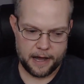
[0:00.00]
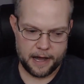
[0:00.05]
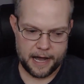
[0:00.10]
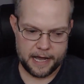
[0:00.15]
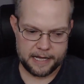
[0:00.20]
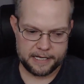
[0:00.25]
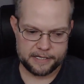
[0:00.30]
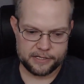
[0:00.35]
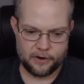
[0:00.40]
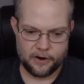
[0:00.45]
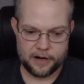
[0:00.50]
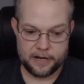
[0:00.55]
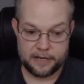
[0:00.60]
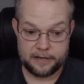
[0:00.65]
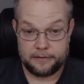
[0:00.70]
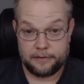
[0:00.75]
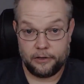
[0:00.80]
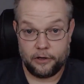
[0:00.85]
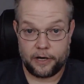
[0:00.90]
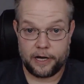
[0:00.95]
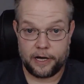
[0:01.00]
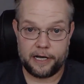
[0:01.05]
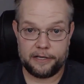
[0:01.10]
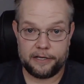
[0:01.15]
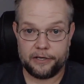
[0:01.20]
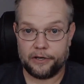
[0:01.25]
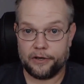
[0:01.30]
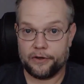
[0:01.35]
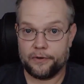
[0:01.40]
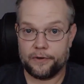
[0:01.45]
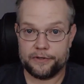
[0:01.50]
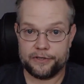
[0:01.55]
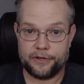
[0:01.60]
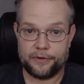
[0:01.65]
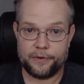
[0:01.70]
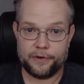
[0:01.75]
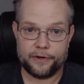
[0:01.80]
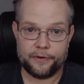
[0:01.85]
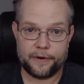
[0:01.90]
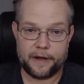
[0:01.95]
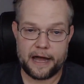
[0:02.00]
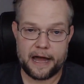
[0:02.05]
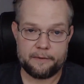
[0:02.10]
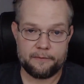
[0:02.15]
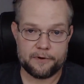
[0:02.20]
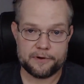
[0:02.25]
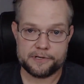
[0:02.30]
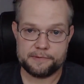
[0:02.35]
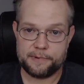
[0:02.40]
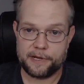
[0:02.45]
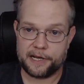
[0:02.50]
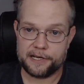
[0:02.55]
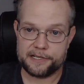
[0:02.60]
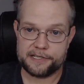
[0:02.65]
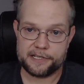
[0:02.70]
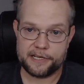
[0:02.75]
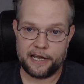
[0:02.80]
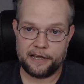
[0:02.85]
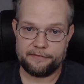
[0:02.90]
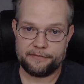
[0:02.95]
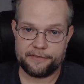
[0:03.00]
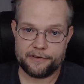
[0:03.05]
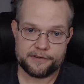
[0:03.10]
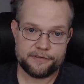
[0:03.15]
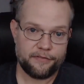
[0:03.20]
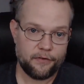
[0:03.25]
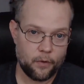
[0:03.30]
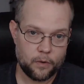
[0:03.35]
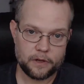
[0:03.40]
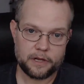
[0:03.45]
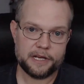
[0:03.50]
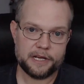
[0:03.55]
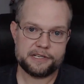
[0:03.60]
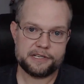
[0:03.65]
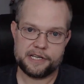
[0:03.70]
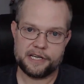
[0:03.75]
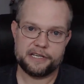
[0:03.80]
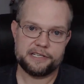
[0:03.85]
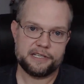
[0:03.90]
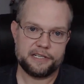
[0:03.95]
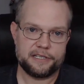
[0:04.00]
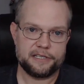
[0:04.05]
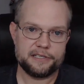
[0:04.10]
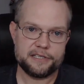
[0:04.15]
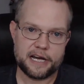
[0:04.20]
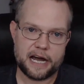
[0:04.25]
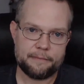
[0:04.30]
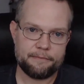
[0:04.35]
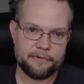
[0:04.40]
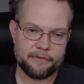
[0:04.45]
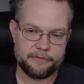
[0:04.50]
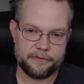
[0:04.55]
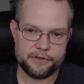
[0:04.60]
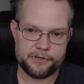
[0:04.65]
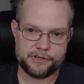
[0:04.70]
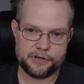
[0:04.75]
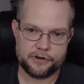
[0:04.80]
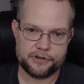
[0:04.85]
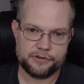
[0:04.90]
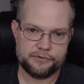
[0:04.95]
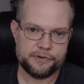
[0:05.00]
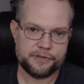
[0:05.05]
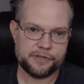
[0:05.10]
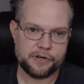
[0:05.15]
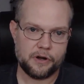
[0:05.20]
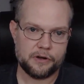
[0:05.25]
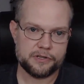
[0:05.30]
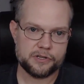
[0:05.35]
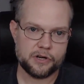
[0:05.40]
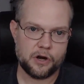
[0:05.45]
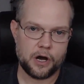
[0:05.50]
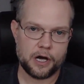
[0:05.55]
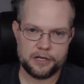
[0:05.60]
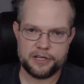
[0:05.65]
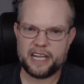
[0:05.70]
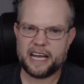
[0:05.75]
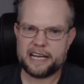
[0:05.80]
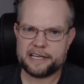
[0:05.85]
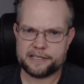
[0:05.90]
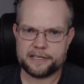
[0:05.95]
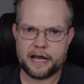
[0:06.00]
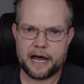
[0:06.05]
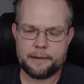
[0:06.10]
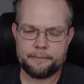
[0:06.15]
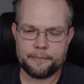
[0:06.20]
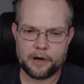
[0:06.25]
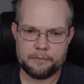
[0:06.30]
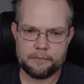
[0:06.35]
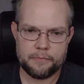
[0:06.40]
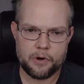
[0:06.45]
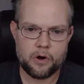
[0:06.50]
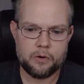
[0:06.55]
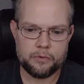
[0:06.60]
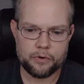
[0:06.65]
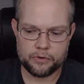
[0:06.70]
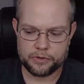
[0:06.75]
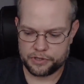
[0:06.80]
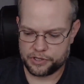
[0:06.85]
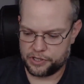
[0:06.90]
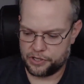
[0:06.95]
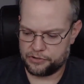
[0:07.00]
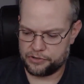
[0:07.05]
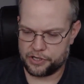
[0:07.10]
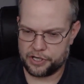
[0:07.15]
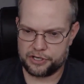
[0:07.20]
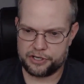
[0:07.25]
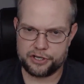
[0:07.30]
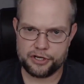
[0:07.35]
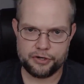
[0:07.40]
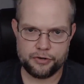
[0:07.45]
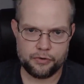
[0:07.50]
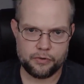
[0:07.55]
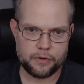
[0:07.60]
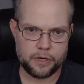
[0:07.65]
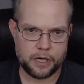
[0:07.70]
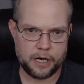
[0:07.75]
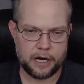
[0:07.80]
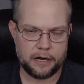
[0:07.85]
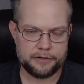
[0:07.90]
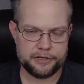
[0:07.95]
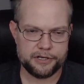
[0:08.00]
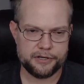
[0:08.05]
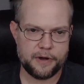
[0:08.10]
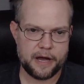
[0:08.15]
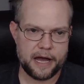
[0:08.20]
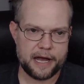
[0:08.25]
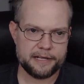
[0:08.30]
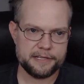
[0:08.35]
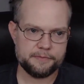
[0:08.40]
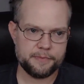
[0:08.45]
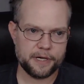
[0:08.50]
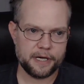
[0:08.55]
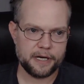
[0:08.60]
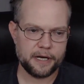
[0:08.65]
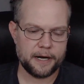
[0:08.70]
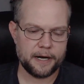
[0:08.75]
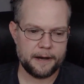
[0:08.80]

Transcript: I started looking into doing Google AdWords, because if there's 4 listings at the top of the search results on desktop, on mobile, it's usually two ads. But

→ Assigned task
Word-for-word output of every record is needed, with images omitted.

→ Task output
[0:00.00]
[0:00.05]
[0:00.10]
[0:00.15]
[0:00.20]
[0:00.25]
[0:00.30]
[0:00.35]
[0:00.40]
[0:00.45]
[0:00.50]
[0:00.55]
[0:00.60]
[0:00.65]
[0:00.70]
[0:00.75]
[0:00.80]
[0:00.85]
[0:00.90]
[0:00.95]
[0:01.00]
[0:01.05]
[0:01.10]
[0:01.15]
[0:01.20]
[0:01.25]
[0:01.30]
[0:01.35]
[0:01.40]
[0:01.45]
[0:01.50]
[0:01.55]
[0:01.60]
[0:01.65]
[0:01.70]
[0:01.75]
[0:01.80]
[0:01.85]
[0:01.90]
[0:01.95]
[0:02.00]
[0:02.05]
[0:02.10]
[0:02.15]
[0:02.20]
[0:02.25]
[0:02.30]
[0:02.35]
[0:02.40]
[0:02.45]
[0:02.50]
[0:02.55]
[0:02.60]
[0:02.65]
[0:02.70]
[0:02.75]
[0:02.80]
[0:02.85]
[0:02.90]
[0:02.95]
[0:03.00]
[0:03.05]
[0:03.10]
[0:03.15]
[0:03.20]
[0:03.25]
[0:03.30]
[0:03.35]
[0:03.40]
[0:03.45]
[0:03.50]
[0:03.55]
[0:03.60]
[0:03.65]
[0:03.70]
[0:03.75]
[0:03.80]
[0:03.85]
[0:03.90]
[0:03.95]
[0:04.00]
[0:04.05]
[0:04.10]
[0:04.15]
[0:04.20]
[0:04.25]
[0:04.30]
[0:04.35]
[0:04.40]
[0:04.45]
[0:04.50]
[0:04.55]
[0:04.60]
[0:04.65]
[0:04.70]
[0:04.75]
[0:04.80]
[0:04.85]
[0:04.90]
[0:04.95]
[0:05.00]
[0:05.05]
[0:05.10]
[0:05.15]
[0:05.20]
[0:05.25]
[0:05.30]
[0:05.35]
[0:05.40]
[0:05.45]
[0:05.50]
[0:05.55]
[0:05.60]
[0:05.65]
[0:05.70]
[0:05.75]
[0:05.80]
[0:05.85]
[0:05.90]
[0:05.95]
[0:06.00]
[0:06.05]
[0:06.10]
[0:06.15]
[0:06.20]
[0:06.25]
[0:06.30]
[0:06.35]
[0:06.40]
[0:06.45]
[0:06.50]
[0:06.55]
[0:06.60]
[0:06.65]
[0:06.70]
[0:06.75]
[0:06.80]
[0:06.85]
[0:06.90]
[0:06.95]
[0:07.00]
[0:07.05]
[0:07.10]
[0:07.15]
[0:07.20]
[0:07.25]
[0:07.30]
[0:07.35]
[0:07.40]
[0:07.45]
[0:07.50]
[0:07.55]
[0:07.60]
[0:07.65]
[0:07.70]
[0:07.75]
[0:07.80]
[0:07.85]
[0:07.90]
[0:07.95]
[0:08.00]
[0:08.05]
[0:08.10]
[0:08.15]
[0:08.20]
[0:08.25]
[0:08.30]
[0:08.35]
[0:08.40]
[0:08.45]
[0:08.50]
[0:08.55]
[0:08.60]
[0:08.65]
[0:08.70]
[0:08.75]
[0:08.80]

Transcript: I started looking into doing Google AdWords, because if there's 4 listings at the top of the search results on desktop, on mobile, it's usually two ads. But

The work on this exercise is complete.